Collected data:
---

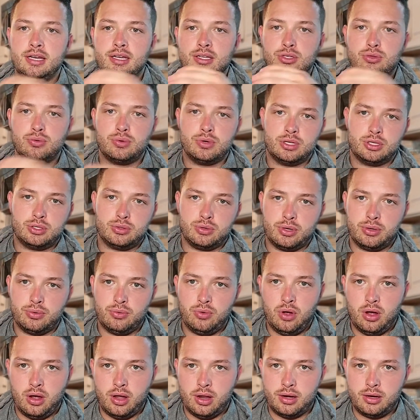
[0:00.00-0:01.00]
in
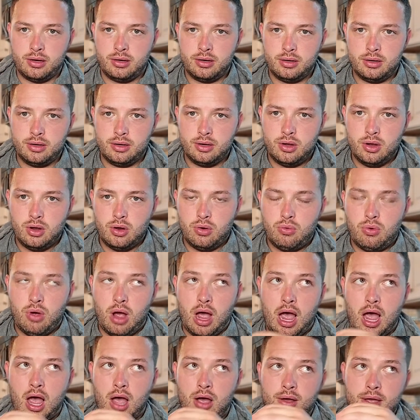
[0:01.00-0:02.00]
2021.
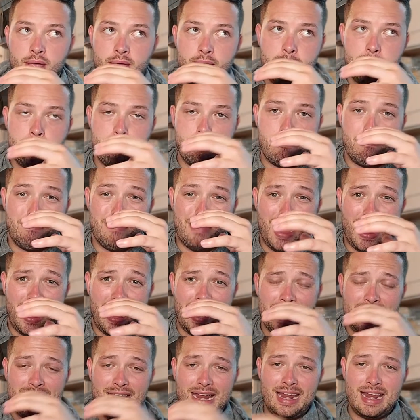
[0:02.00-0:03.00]
While it
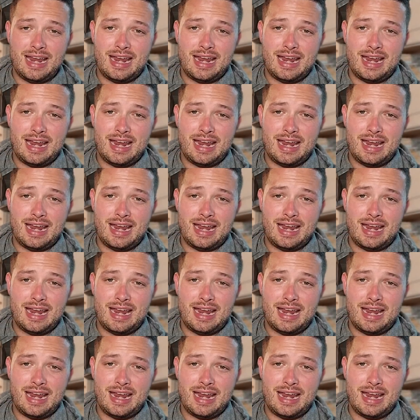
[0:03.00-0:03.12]
might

---

▶ [EXERCISE AIM] A precise repetition of every entry, free of pictures, is the expected answer.

▶ [FINISHED EXERCISE]
[0:00.00-0:01.00]
in
[0:01.00-0:02.00]
2021.
[0:02.00-0:03.00]
While it
[0:03.00-0:03.12]
might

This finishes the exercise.